PySlurm / pyslurm

Python Interface to Slurm
https://pyslurm.github.io
GNU General Public License v2.0
479 stars 117 forks source link

symbol lookup error: undefined symbol: data_init #289

Closed KrisDavie closed 1 year ago

KrisDavie commented 1 year ago

Details

Issue

Hey there!

Our cluster just updated the slurm version and I've updated pyslurm accordingly, but when importing pyslurm I'm getting the following error.

>>> import pyslurm
python3: symbol lookup error: /usr/lib64/slurm/cli_filter_lua.so: undefined symbol: data_init

I've tried both the latest commit 788f445 and the tagged 23.2.0 release f506d63, both result in the same error.

Any ideas what might be going on here?

Many thanks for the great library!

Kris

tazend commented 1 year ago

Hi,

mh interesting... If you do nm -D /usr/lib64/slurm/cli_filter_lua.so | grep data_init, it's really not showing up right?

Could you check to see when you manually remove the slurm_init call from pyslurm/__init__.py and reinstall whether the error is gone?

KrisDavie commented 1 year ago

Thanks for the help.

Running nm does find it:

➜ nm -D /usr/lib64/slurm/cli_filter_lua.so | grep data_init
    U data_init

I couldn't find a slurm_init call in pyslurm/__init__.py, but there was one at the last line in pyslurm/pyslurm.pyx, removing that seems to let me load the library, but then a call to pyslurm.slurmdb_jobs() causes a segfault (maybe not unexpected?).

Cheers,

Kris

tazend commented 1 year ago

Hi,

oh yeah, the slurm_init call in pyslurm/__init__.py only exists on the most recent commit on the main branch (or 23.2.x branch), which I recommend to use (as it already includes a bit of API rework, there will be a new release soon though).

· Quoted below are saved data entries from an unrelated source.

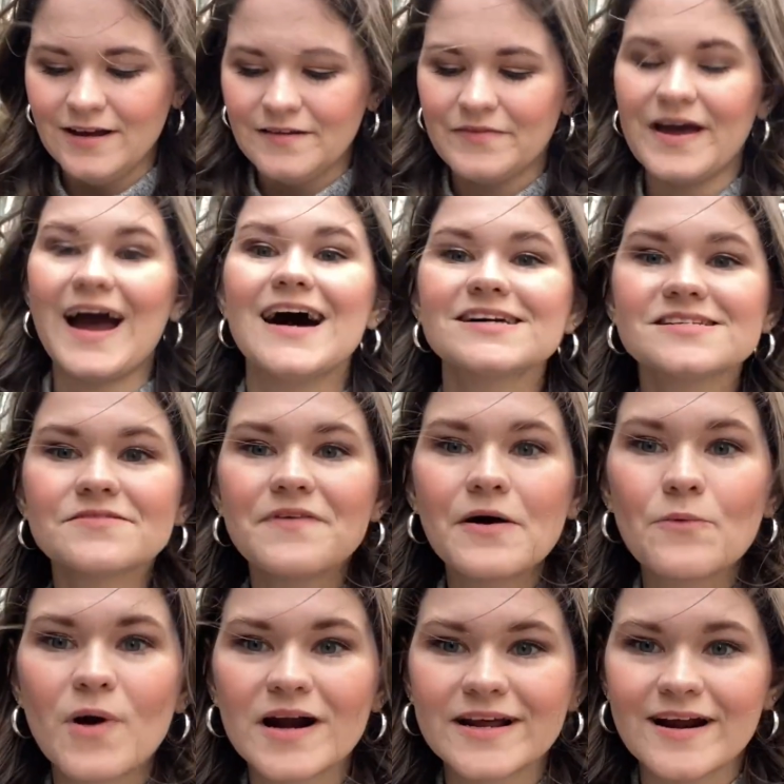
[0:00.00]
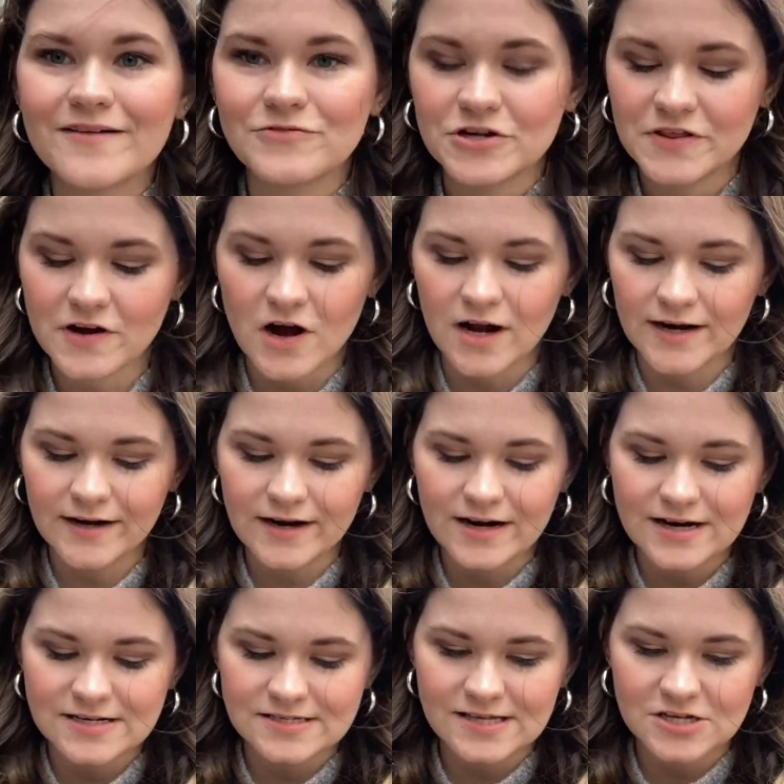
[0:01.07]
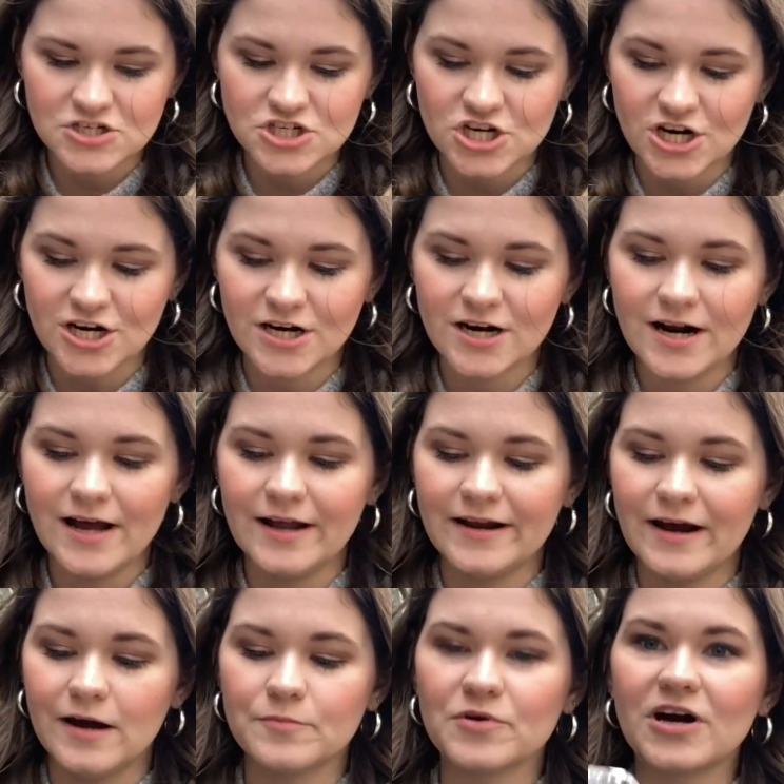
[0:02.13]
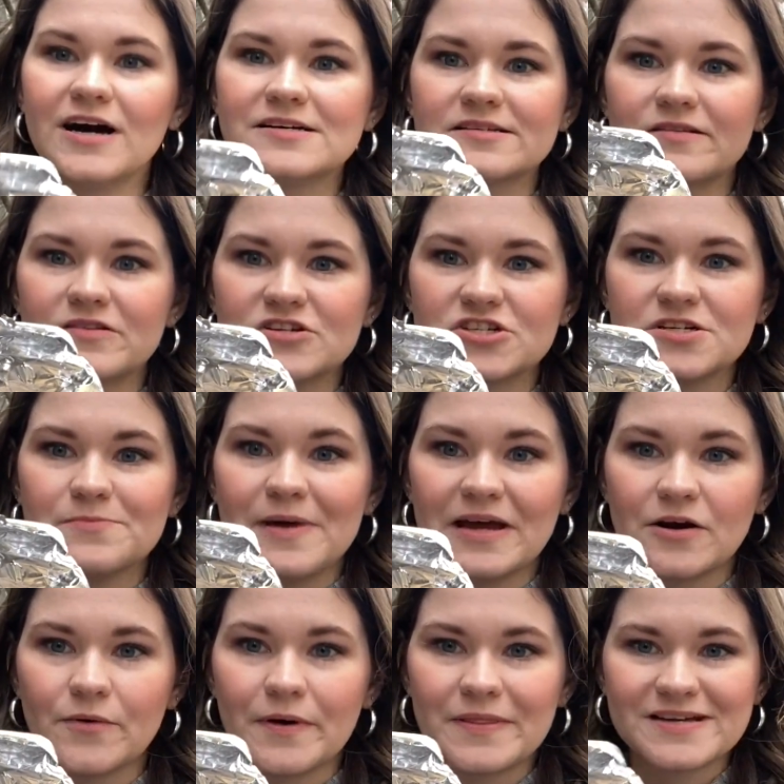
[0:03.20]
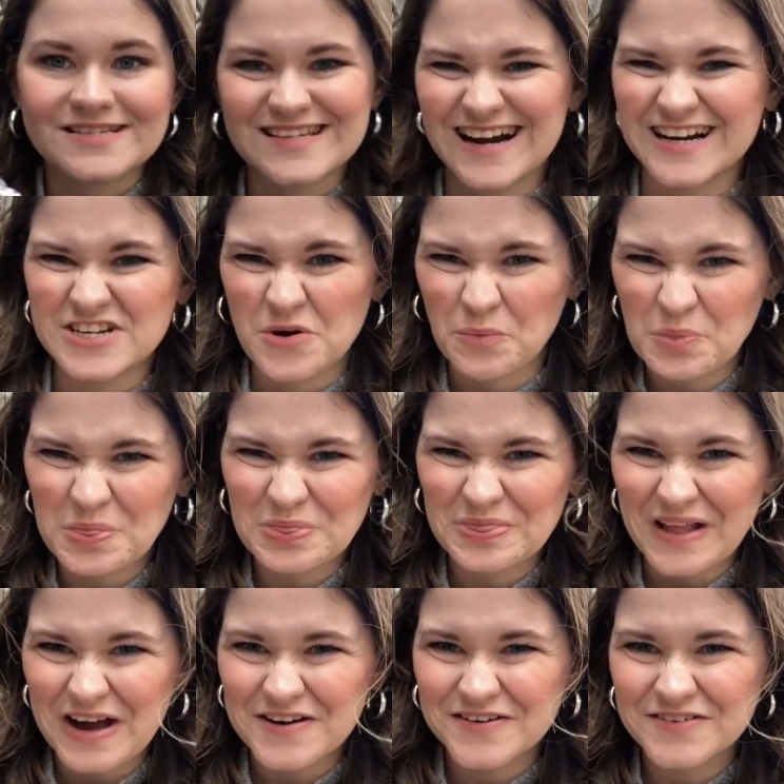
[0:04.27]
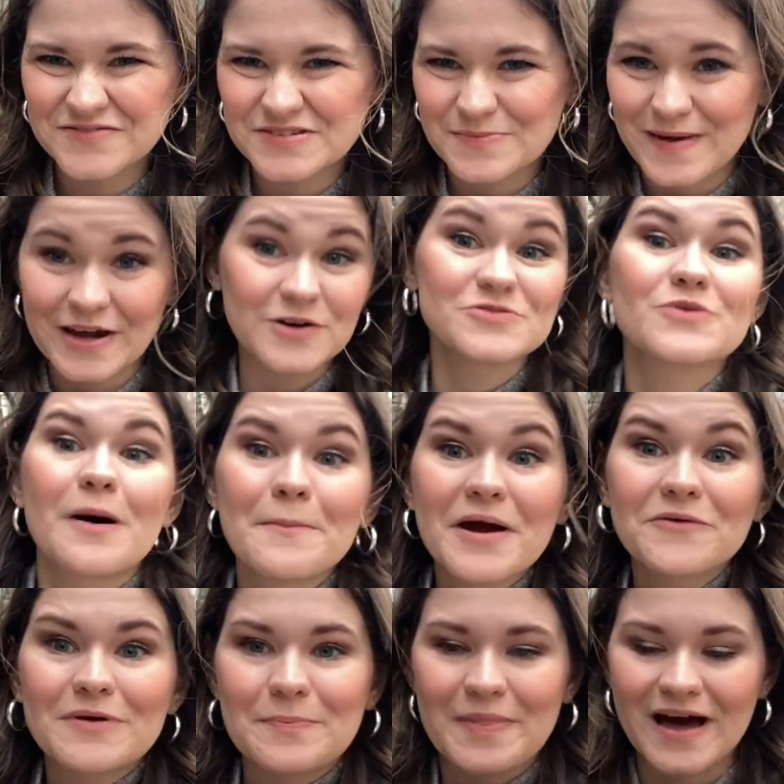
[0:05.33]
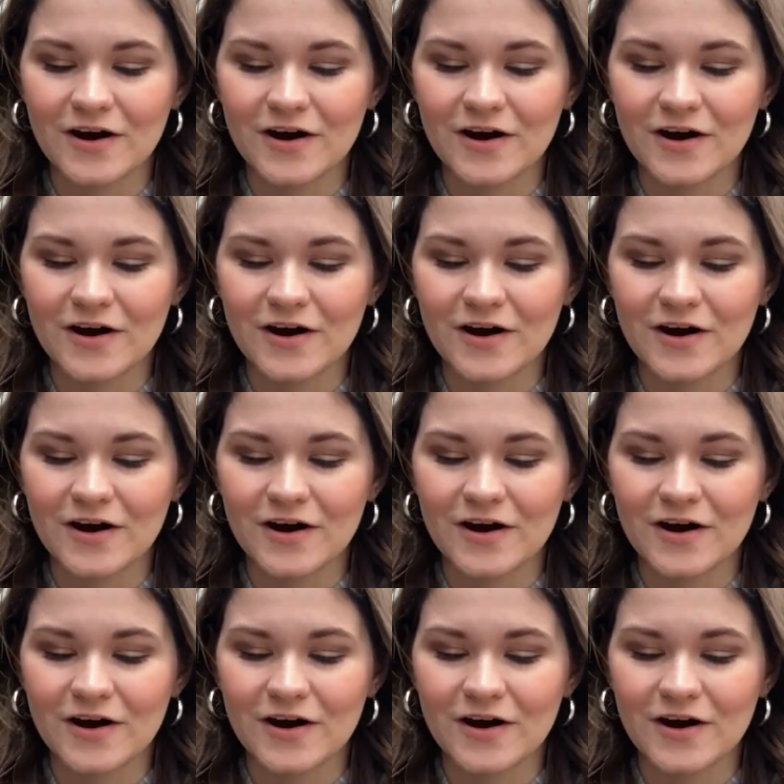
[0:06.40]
They asked if I wanted everything on it, and I said sure, and now I'm realizing there's tomato on this, and I don't love tomato, so I might rip that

Removing slurm_init and then making an API call that potentially segfaults is indeed expected - I just wanted to make sure that the slurm_init call is actually the point where the lookup errors is brought up.

I will try to reproduce it also on my test cluster and do some tests

tazend commented 1 year ago

Hi again,

As I found out, that error was introduced with slurm 23.02.

Basically, in 23.02, they now explicitly load any client plugins in slurm_init, such as cli_filter, that may be required to interact with the API. Problem is however, as the error indicates, a symbol called data_init is expected to be somewhere in a shared-library (as indicated by the U (undefined), it isn't in cli_filter_lua.so directly).

This symbol is in libslurmfull.so, which basically contains the public API + all internal functions, and every slurm tool like squeue, sbatch, slurmctld, slurmdbd, ... links to that one. Thats why no error appears when using the slurm tools.

It is however not in libslurm.so, which is usually the recommended library to link against to interact with slurm. And because of that, basically any client application linking with libslurm.so in 23.2, like pyslurm, and calling slurm_init (which is mandatory when doing API calls) is broken. If you have some of the tools from the slurm-contribs package installed, like seff, that should also yield the same error.

The bug however has already been reported: https://bugs.schedmd.com/show_bug.cgi?id=16503 (Not sure if its already fixed in 23.02.2, but I don't think so)

But I have been thinking about switching back to libslurmfull for pyslurm anyway actually, as it might make certain things a bit easier to implement in the future.

tazend commented 1 year ago

You can build from this branch for now if you want, it links with libslurmfull and the error should go away

KrisDavie commented 1 year ago

Just jumping in to say that the branch you linked worked great, thanks a lot for the quick fix!

tazend commented 1 year ago

Hi @KrisDavie ,

just wanted to let you know that the issue with data_init symbol missing should be fixed in Slurm 23.02.2 (by this commit) If your cluster already updated to this version, you can continue to use the normal pyslurm releases instead of the branch I made where it links to libslurmfull

Also a note on that: I planned on actually merging the change where we link back with libslurmfull to the main branch, but I noticed a specific test was failing. The issue can be triggered with this for example:

python -c "import pyslurm; gg = pyslurm.utils.nodelist_from_range_str('node[001:002]'); print(gg)";

You should probably see some weird unknown error if you are still using the branch and 23.02.1. Well I have absolutely no idea why its happening with libslurmfull and not libslurm - it also only happens in a python context (can't reproduce with a simple c program that does the same)

So just a heads up: The version I provided via the branch might not be 100% stable in some cases and slurm 23.02.2 is the minimum requirement to use the normal pyslurm 23.2.x releases if the cluster uses the cli_filter functionality.